OPB13 Oceanic Performance Biennale (2013) Auckland, NZ
Aquabatics: a novel approach to oceanic performance
Sarah Jane Pell
Abstract
This paper contributes new insights into aquabatics to derive novel methodologies for the design of future human-computer-interaction and diving or submersible technologies. Aquabatics combines the practice of Live Art with the protocols and technologies of Commercial Diving. Aquabatics is understood as a conduit towards pneumatoses a state of being where the biological body (with the aid of a breathing apparatus) “respires” in perfect synchronicity with the oceanic body. As such, performing aquabatics suggests that the sovereignty of the bio-political body is requiring of life support and yet also indistinguishable from the body of water. Such performance aspires to a kind of ‘aqueous trans-illumination’ thus flouting Virilio’s dispersions of pitiless art pointed at the so-called extreme acts of free-diving and related live art practices. As an adaptive strategy for human oceanic performance, aquabatics may therefore provide novel human factor considerations for designers, inventors and explorers working with vehicles and technologies supporting human life at depth with parallel implications for human spaceflight.

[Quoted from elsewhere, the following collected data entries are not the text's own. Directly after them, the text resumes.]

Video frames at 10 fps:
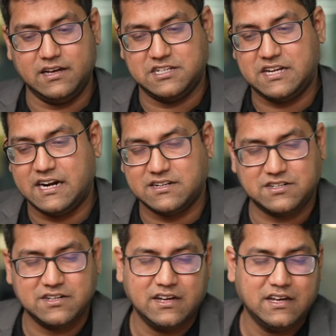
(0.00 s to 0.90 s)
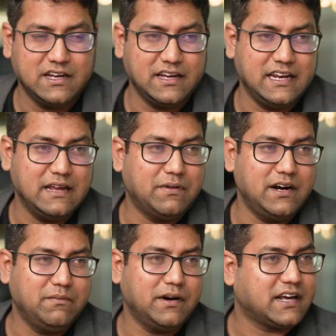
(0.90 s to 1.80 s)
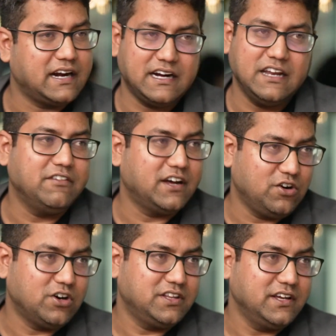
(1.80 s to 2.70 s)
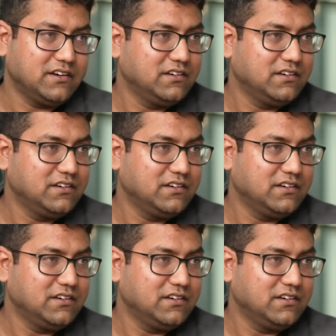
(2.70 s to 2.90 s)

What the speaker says: starts enabled, but currently we are not there.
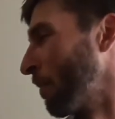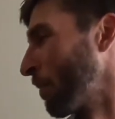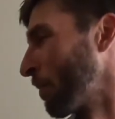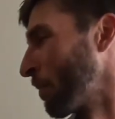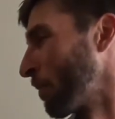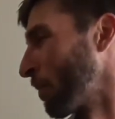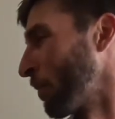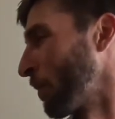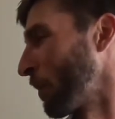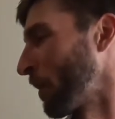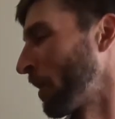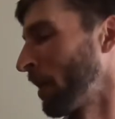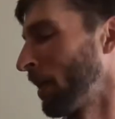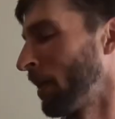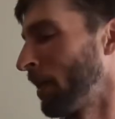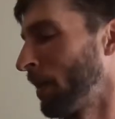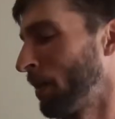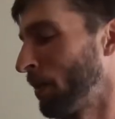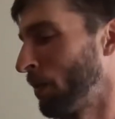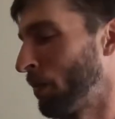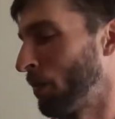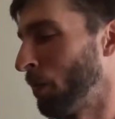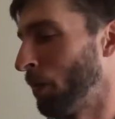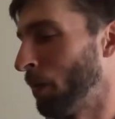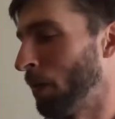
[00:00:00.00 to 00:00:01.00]
We'll get
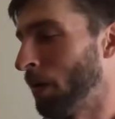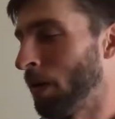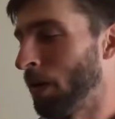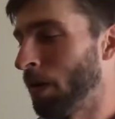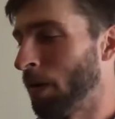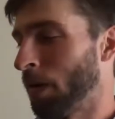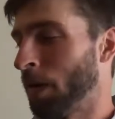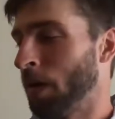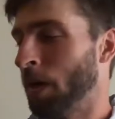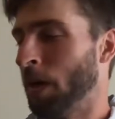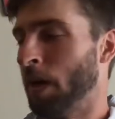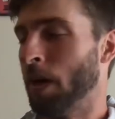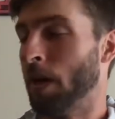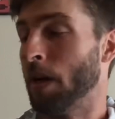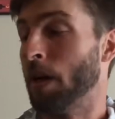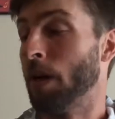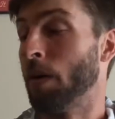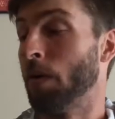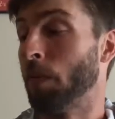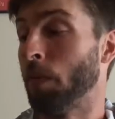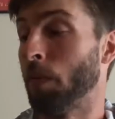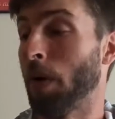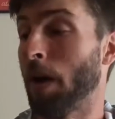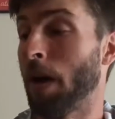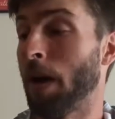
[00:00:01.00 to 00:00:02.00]
into our
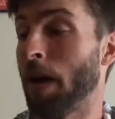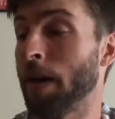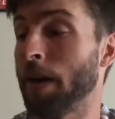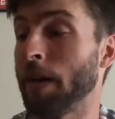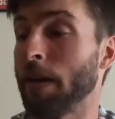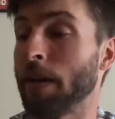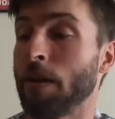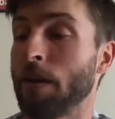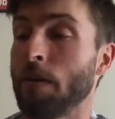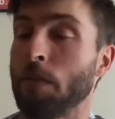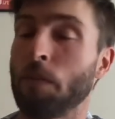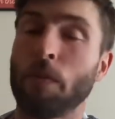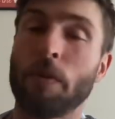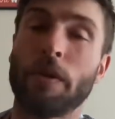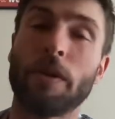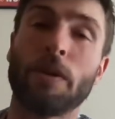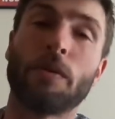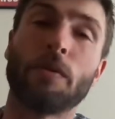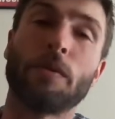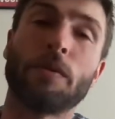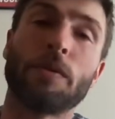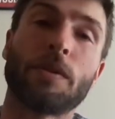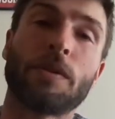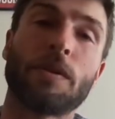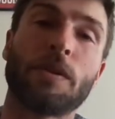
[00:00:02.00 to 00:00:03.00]
rod and
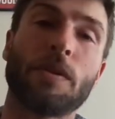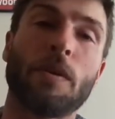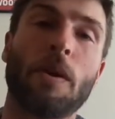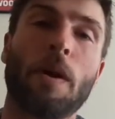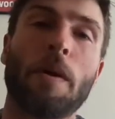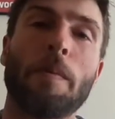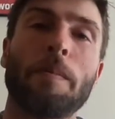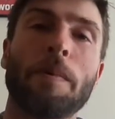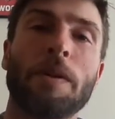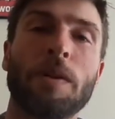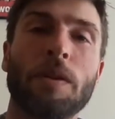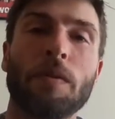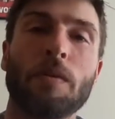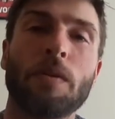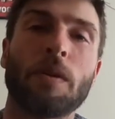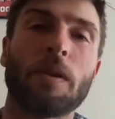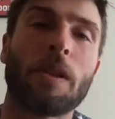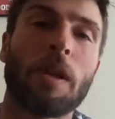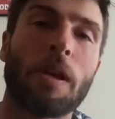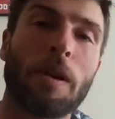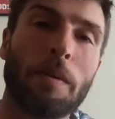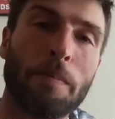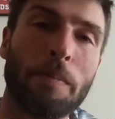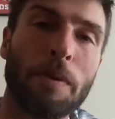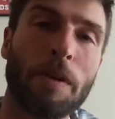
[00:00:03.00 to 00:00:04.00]
reel. So I've been doing a
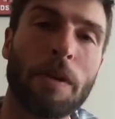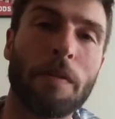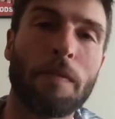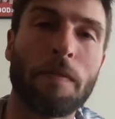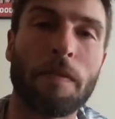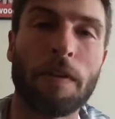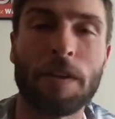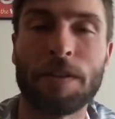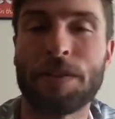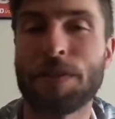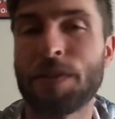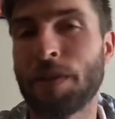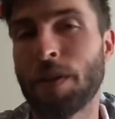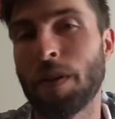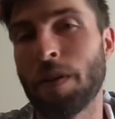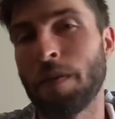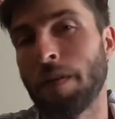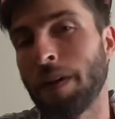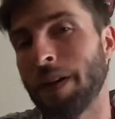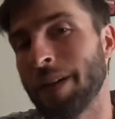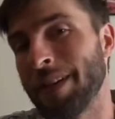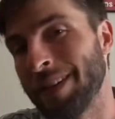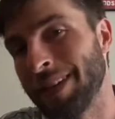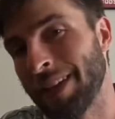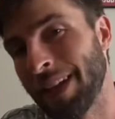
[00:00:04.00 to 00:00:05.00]
lot of BFS stuff.
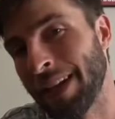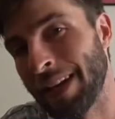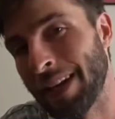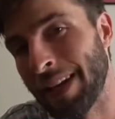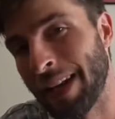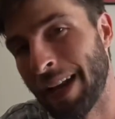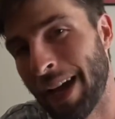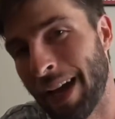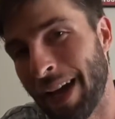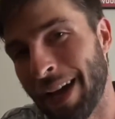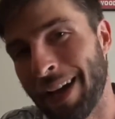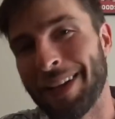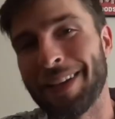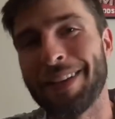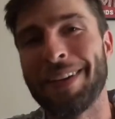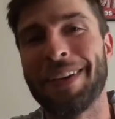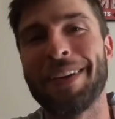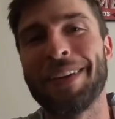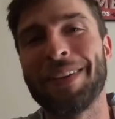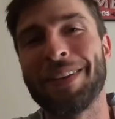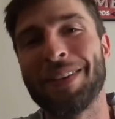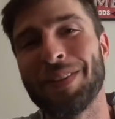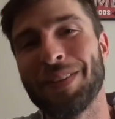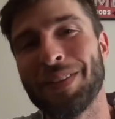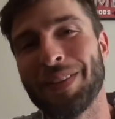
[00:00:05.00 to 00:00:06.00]
I did not
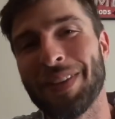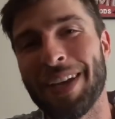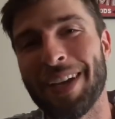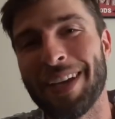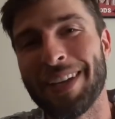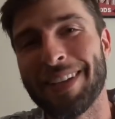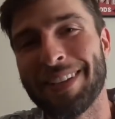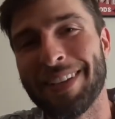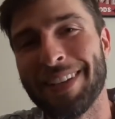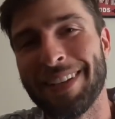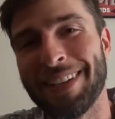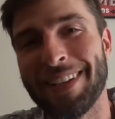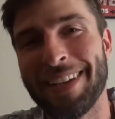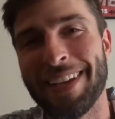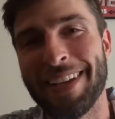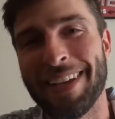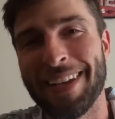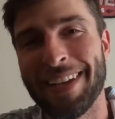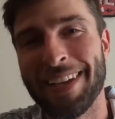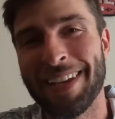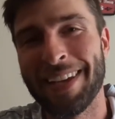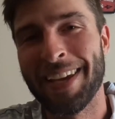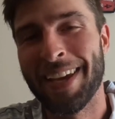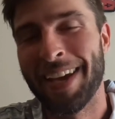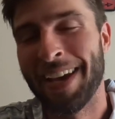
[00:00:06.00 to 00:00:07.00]
do that
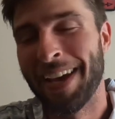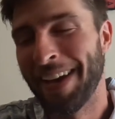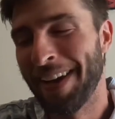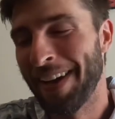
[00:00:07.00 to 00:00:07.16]
today.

Singular body/aquatic actor and agency in Aquabatics adaptation design
Sarah Jane Pell and Florian "Floyd" Mueller
Abstract
We expand notions of the body in drift to embrace the reconceptualization of the actor as inseparable from the flow of our fluid state – liquid and gaseous atmosphere – to explore interaction systems designs as an adaptive strategy for human oceanic performance. Exploiting the singular body/aquatic actor and agency model, Aquabatics may also provide novel human factor considerations for designers, inventors and explorers working with technologies supporting human life at depth with parallel implications for human spaceflight. Furthermore, we discuss the implications for the artists who will engage with these methods to advance oceanic performance.

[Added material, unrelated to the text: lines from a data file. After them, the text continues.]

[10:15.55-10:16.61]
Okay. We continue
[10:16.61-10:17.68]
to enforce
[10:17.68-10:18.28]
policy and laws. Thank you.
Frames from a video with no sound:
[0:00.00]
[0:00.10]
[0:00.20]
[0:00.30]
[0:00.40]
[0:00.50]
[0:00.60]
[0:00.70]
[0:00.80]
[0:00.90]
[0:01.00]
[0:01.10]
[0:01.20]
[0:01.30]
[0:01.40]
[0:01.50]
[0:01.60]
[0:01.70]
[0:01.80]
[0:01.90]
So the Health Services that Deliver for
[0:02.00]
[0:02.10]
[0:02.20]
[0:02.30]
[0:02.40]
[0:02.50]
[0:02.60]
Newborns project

OPB13 Official Program Theme "ISLE&", and Speakers including Sarah Jane Pell with Pacific Sisters. Auckland NZ, 22-24 NOV 2013
Oceanic Performance Biennale: Perform_Pacific_Ecology ISLE&
In this inaugural Oceanic Performance Biennial we explore: Isle&s of practice (customary and contemporary); Isle&s of thought (Oceanic and Western); Isle&s of cultures (Oceanic, European and Asian); Isle&s of disciplines (performance studies and design, architecture, performing and visual arts); Isle&s of modalities (performances, installations, panels and papers] and Isle& topographies or analogies. The Oceanic Pacific is a fluid continent assembled as a constellation of islands. This Oceanic is constantly in flux, as diverse and differentiated as its 25,000 islands, and as extensive and cohesive as Te Moana Nui a Kiwa: the vast connecting ocean. The structuring binaries of Western thought—represented by or, this or that, islands or sea—often establish islands as isolates: sites of exile that are dis-connected by the ocean. Pacific thought however may be characterized in relation to and, where islands and sea are interrelated entities that form a nodal network and space of interstitial flows. Islands are understood here as additive, connective and relational conditions and sites of exchange: an agential relationality signaled through the doubled “and” of the ampersand “&” (indicating intimacy, cooperation and alliance). Thus Isle& explores the ecologies—cultural, political, economic, biotic/abiotic—of Oceania and asks, through contemporary performance practices, how do you relate to your Oceanic world?